Working data

========================

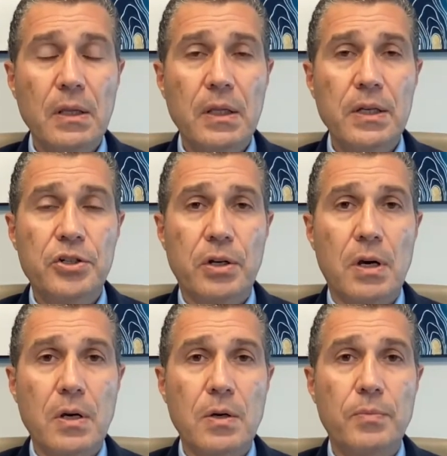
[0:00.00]
the
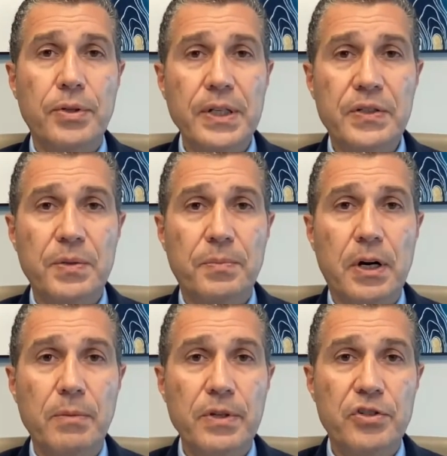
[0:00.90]
Chicago Police
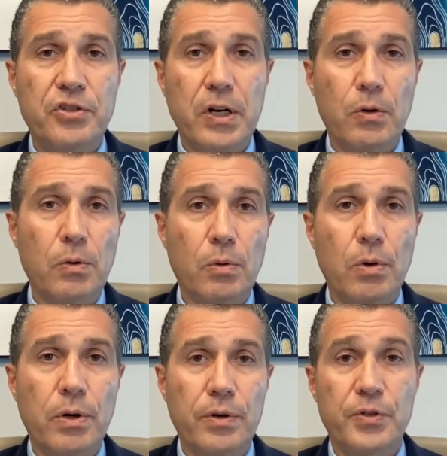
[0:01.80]
Department's general
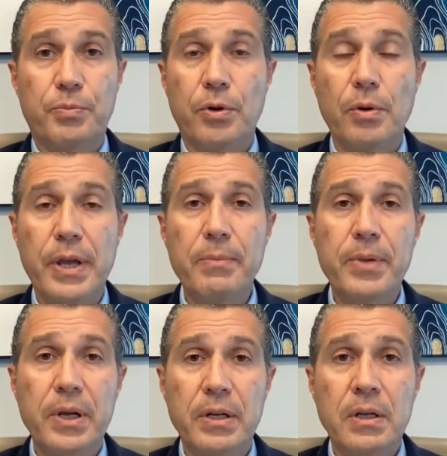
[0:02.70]
orders
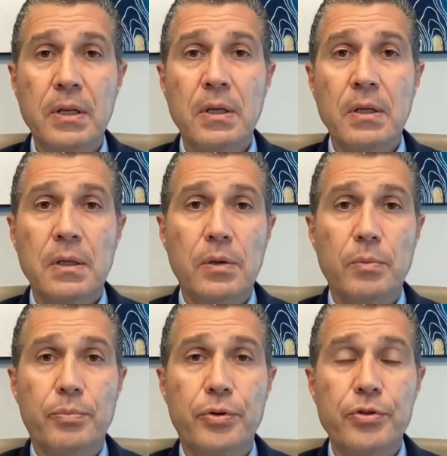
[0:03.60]
prohibit
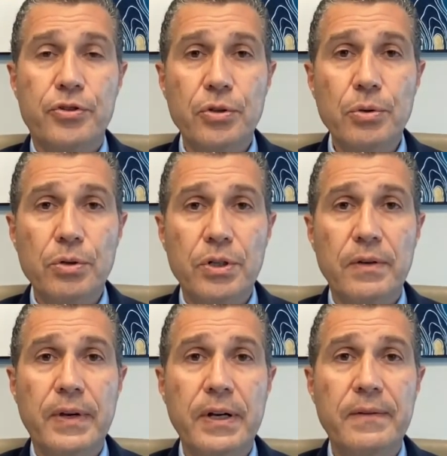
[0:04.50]
the pursuit
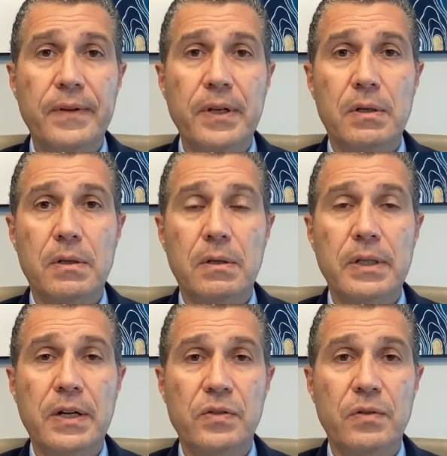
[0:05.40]
of any vehicle
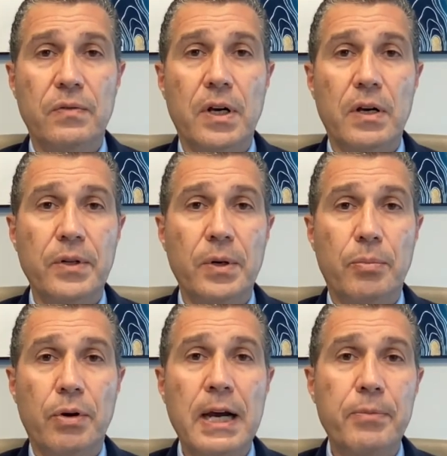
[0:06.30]
that is involved in a
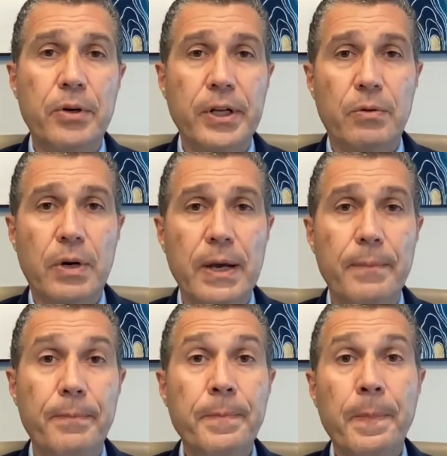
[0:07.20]
property crime.
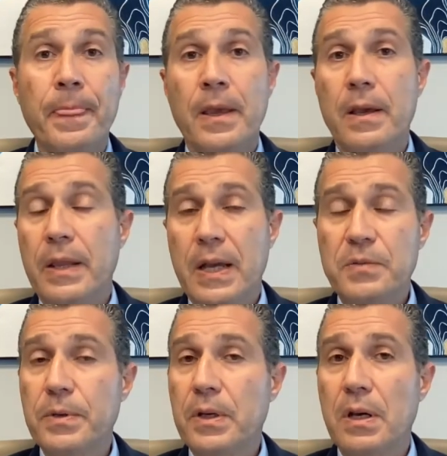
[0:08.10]
And that's
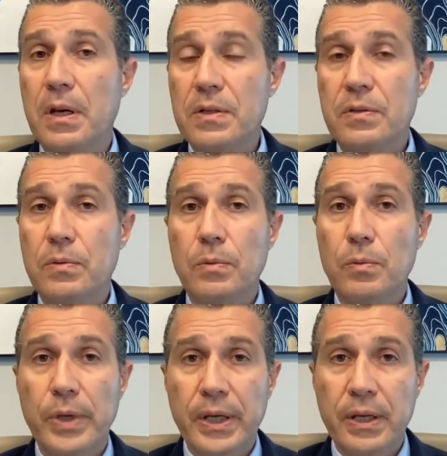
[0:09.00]
because
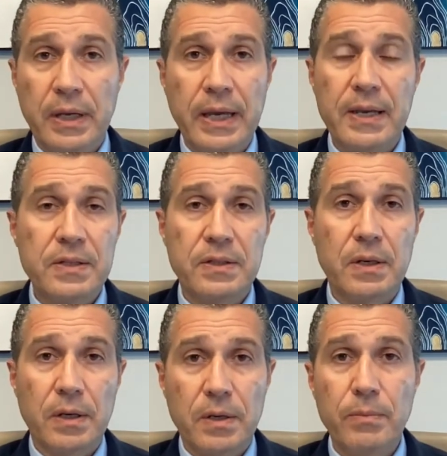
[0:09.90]
we, as
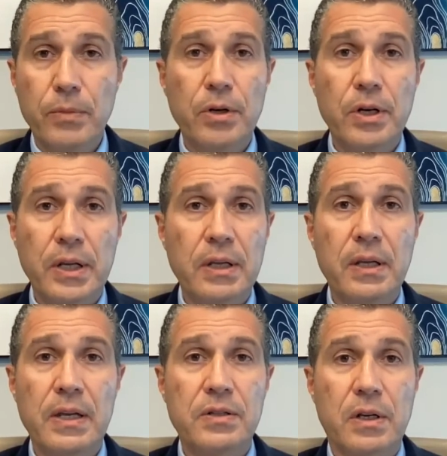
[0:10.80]
a
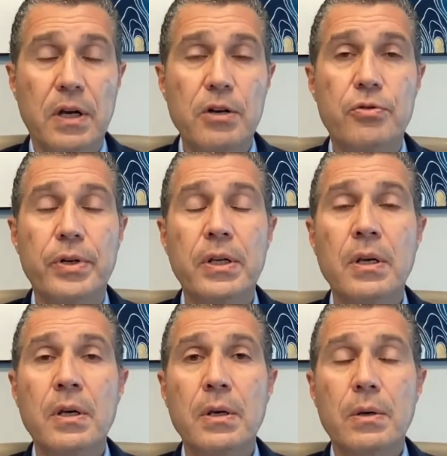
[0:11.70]
community, as a
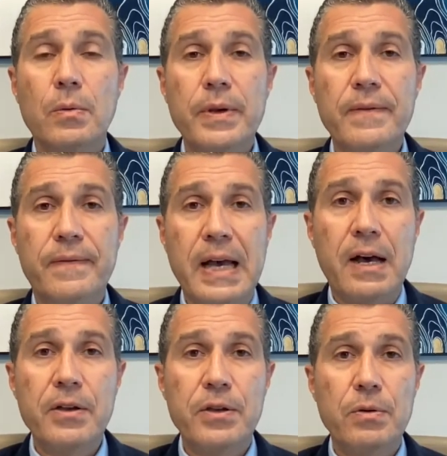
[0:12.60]
country, we
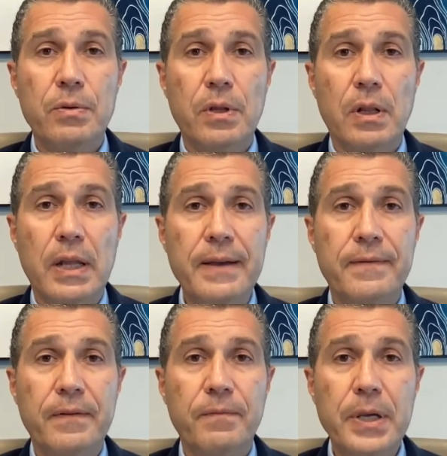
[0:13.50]
value the
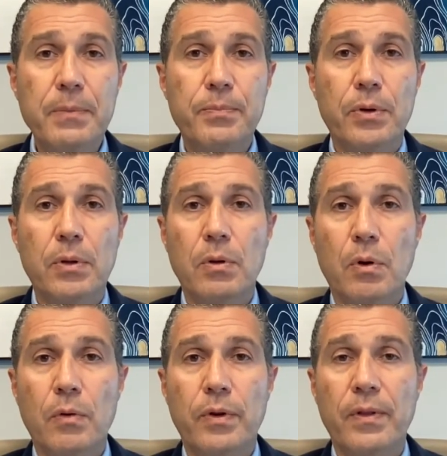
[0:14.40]
life of people
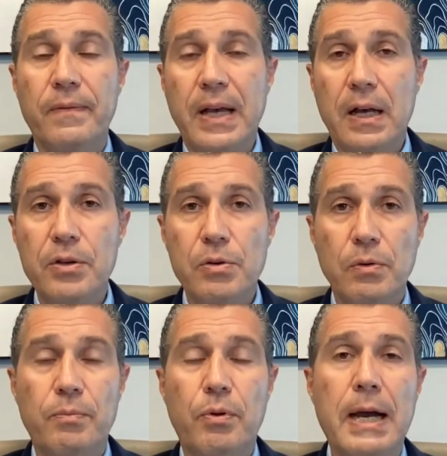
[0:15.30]
over the
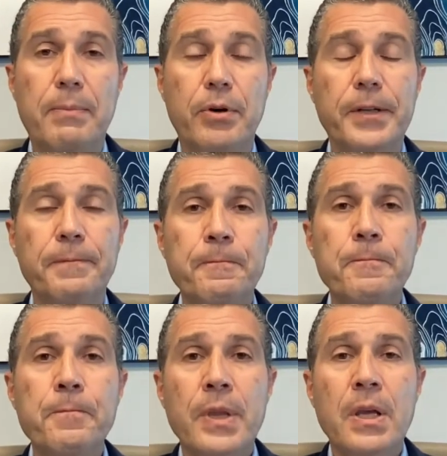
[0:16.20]
value of property.
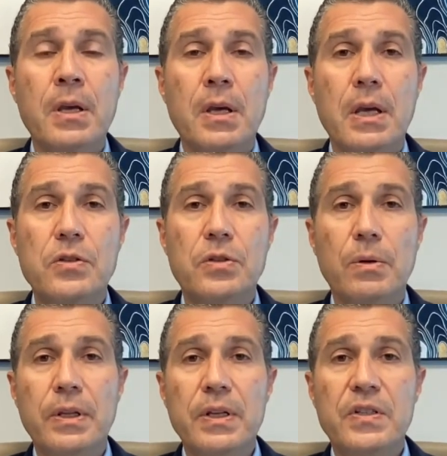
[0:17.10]
And
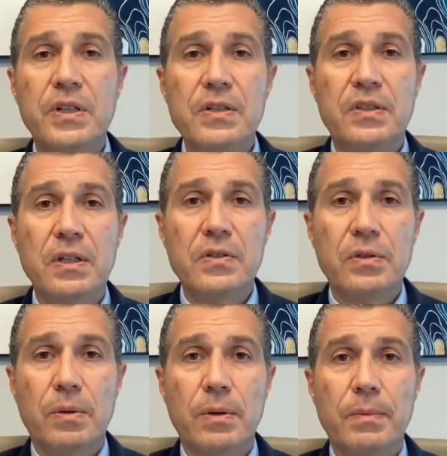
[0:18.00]
so in this
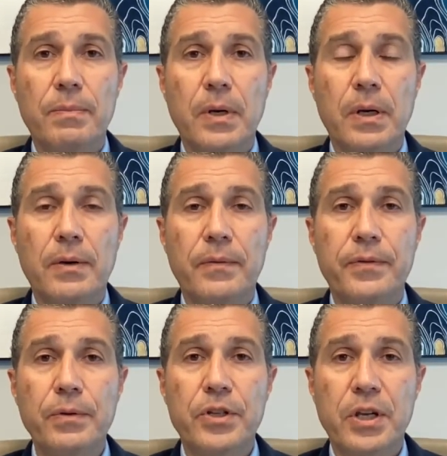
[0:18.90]
instance, there were a uh,
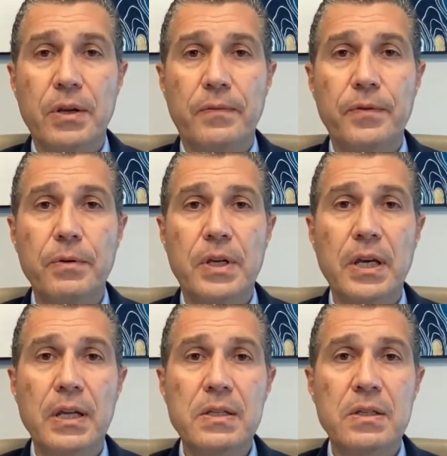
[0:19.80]
few, a few
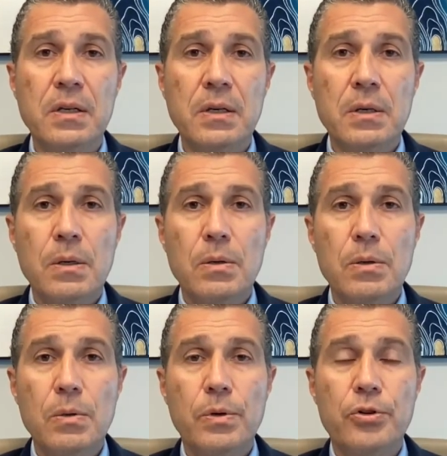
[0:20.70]
kids who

========================

Exactly reproduce each record, leaving out any pictures.

Answer for the task
[0:00.00]
the
[0:00.90]
Chicago Police
[0:01.80]
Department's general
[0:02.70]
orders
[0:03.60]
prohibit
[0:04.50]
the pursuit
[0:05.40]
of any vehicle
[0:06.30]
that is involved in a
[0:07.20]
property crime.
[0:08.10]
And that's
[0:09.00]
because
[0:09.90]
we, as
[0:10.80]
a
[0:11.70]
community, as a
[0:12.60]
country, we
[0:13.50]
value the
[0:14.40]
life of people
[0:15.30]
over the
[0:16.20]
value of property.
[0:17.10]
And
[0:18.00]
so in this
[0:18.90]
instance, there were a uh,
[0:19.80]
few, a few
[0:20.70]
kids who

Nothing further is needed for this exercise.